Audit Service Phase1: Stakeholder Feedback

Andrew Woods

unread,

Apr 16, 2015, 1:28:17 PM4/16/15

to Critchlow, Matt, Nick Ruest, Mark Jordan, Joshua Westgard, fedora-...@googlegroups.com, fedor...@googlegroups.com

Hello Audit Service Stakeholders,

As you likely know, the first sprint of the Audit Service was completed last week. It is now time to get your feedback on whether this service meets your expectations. To facilitate your acceptance testing, we have created a Vagrant box (fcrepo4-vagrant [1]) that contains the following:

- Fedora4

- Fuseki triplestore

- Camel-based Fedora4/Fuseki integration application

You should simply be able to start fcrepo4-vagrant, create some resources in Fedora4, and inspect the audit events in the Fuseki triplestore. To further simplify the feedback process, some start-up instructions and interaction recipes have been documented on the wiki [2].
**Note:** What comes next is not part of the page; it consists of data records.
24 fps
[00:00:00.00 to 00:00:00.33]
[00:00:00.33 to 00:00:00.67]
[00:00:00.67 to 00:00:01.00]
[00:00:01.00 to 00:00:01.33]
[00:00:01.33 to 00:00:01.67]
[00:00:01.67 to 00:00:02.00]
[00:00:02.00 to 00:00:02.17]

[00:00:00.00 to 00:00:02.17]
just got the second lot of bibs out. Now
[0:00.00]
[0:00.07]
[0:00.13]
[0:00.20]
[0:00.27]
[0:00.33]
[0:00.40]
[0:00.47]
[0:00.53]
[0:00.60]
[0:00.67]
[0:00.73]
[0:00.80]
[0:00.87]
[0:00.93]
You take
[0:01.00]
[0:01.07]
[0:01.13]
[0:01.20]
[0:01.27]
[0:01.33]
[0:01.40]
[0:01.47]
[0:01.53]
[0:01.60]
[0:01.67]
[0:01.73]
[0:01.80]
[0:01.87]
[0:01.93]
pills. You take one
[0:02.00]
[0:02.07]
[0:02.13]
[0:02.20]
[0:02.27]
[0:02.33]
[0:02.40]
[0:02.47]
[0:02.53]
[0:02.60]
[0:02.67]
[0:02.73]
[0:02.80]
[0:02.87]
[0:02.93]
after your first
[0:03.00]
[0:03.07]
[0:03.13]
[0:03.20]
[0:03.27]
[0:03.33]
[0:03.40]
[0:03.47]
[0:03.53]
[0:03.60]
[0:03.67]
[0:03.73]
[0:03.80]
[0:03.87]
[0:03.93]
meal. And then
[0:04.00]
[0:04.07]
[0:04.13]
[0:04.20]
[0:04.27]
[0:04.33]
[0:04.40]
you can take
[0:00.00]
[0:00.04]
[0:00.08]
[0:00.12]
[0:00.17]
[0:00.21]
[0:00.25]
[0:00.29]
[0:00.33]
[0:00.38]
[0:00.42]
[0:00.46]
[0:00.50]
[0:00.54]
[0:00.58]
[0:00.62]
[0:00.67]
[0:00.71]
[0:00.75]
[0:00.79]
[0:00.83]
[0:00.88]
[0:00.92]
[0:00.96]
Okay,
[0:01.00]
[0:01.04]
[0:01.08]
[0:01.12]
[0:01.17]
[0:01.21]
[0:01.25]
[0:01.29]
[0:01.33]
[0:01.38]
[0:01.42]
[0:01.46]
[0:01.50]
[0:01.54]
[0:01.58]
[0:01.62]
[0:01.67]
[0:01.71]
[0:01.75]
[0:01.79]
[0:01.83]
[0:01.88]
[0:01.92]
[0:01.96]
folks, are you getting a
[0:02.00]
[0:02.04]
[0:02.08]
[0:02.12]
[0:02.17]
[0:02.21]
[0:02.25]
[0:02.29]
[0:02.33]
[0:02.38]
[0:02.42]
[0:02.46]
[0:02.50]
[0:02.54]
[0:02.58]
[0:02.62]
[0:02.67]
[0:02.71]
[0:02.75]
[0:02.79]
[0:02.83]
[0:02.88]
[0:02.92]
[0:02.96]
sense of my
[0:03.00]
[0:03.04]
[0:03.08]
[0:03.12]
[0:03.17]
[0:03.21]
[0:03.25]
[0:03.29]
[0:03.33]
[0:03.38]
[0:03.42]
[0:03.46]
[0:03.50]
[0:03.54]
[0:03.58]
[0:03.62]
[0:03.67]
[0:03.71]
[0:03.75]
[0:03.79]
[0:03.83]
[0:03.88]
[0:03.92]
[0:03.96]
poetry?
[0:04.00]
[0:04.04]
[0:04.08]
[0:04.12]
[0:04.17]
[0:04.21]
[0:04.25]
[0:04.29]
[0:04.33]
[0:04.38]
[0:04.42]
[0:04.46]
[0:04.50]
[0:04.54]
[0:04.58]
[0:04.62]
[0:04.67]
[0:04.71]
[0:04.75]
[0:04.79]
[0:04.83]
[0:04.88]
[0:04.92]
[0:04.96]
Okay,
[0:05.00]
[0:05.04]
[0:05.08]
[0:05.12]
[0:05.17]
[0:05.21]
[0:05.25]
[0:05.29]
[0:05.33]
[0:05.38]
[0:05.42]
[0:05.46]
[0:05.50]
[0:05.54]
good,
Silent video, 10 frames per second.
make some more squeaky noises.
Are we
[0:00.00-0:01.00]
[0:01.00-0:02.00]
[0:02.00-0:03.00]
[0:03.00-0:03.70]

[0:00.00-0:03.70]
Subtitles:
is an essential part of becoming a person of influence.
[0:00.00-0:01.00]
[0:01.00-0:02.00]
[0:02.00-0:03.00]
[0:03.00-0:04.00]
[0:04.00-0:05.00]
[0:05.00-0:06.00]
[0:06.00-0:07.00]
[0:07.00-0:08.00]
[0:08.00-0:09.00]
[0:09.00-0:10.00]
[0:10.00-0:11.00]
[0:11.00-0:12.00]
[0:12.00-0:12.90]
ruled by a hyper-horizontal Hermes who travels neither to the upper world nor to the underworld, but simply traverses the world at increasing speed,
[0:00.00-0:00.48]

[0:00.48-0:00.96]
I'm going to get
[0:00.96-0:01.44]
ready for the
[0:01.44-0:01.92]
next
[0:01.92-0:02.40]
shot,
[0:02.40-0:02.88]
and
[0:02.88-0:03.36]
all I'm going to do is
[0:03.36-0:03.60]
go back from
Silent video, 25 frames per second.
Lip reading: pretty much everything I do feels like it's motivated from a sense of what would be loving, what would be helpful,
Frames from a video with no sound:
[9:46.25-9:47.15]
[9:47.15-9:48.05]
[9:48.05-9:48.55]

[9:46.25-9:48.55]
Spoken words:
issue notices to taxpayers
We are currently working on Phase2 of the Audit Service, which is focused on optionally persisting audit events within the repository. However, since the Audit Service sprint team is available through the end of next week (4/24), any feedback you have now could potentially be addressed immediately.

Thanks in advance for your testing and feedback.

Andrew

[1] https://github.com/fcrepo4-labs/fcrepo4-vagrant

[2] https://wiki.duraspace.org/display/FF/Using+Audit+Events+Phase+1

Nick Ruest

unread,

Apr 17, 2015, 12:04:42 PM4/17/15

to Andrew Woods, Critchlow, Matt, Mark Jordan, Joshua Westgard, fedora-...@googlegroups.com, fedor...@googlegroups.com

...err I should send this from my Gmail account, not YorkU.

Hi Andrew-

I can verify that I was able to fire up the vagrant machine, and was
able to verify and perform all the queries listed. In addition, I added
some of my own objects and modified the queries, and was able to verify
and perform all the queries successfully.

cheers!

-nruest

Joshua Allan Westgard

unread,

Apr 17, 2015, 3:49:32 PM4/17/15

to Critchlow, Matt, Andrew Woods, Nick Ruest, Mark Jordan, fedora-...@googlegroups.com, fedor...@googlegroups.com

I've also been testing the audit service and have found one unexpected thing so far. I uploaded a binary to my test instance, and fixity checks are not appearing in the Fuseki list of all events. So far I've only been using the "Fixity" button in the GUI interface to perform the check. Will try one via curl as well.

Josh

On Apr 17, 2015, at 13:08, Critchlow, Matt <MCrit...@ucsd.edu> wrote:

> Hi Andrew,
>
> Like Nick, I was also able to successfully setup the vagrant machine and verify the sample instructions and queries worked as expected. I also tried a few more variations, and thus far everything is working great.
>
> Thanks to you and the Sprint team!
>
> Matt

Esmé Cowles

unread,

Apr 17, 2015, 4:27:12 PM4/17/15

to fedor...@googlegroups.com, Matt Critchlow, Andrew Woods, Nick Ruest, Mark Jordan, fedora-...@googlegroups.com

Josh-

We forgot to mention that, at the 4/9/15 committers call[1], we decided to hold off on generating fixity events. There is a PR ready to add fixity event generation[2], but we decided it would be better to rethink how we are handling fixity a little more thoroughly before proceeding with that approach.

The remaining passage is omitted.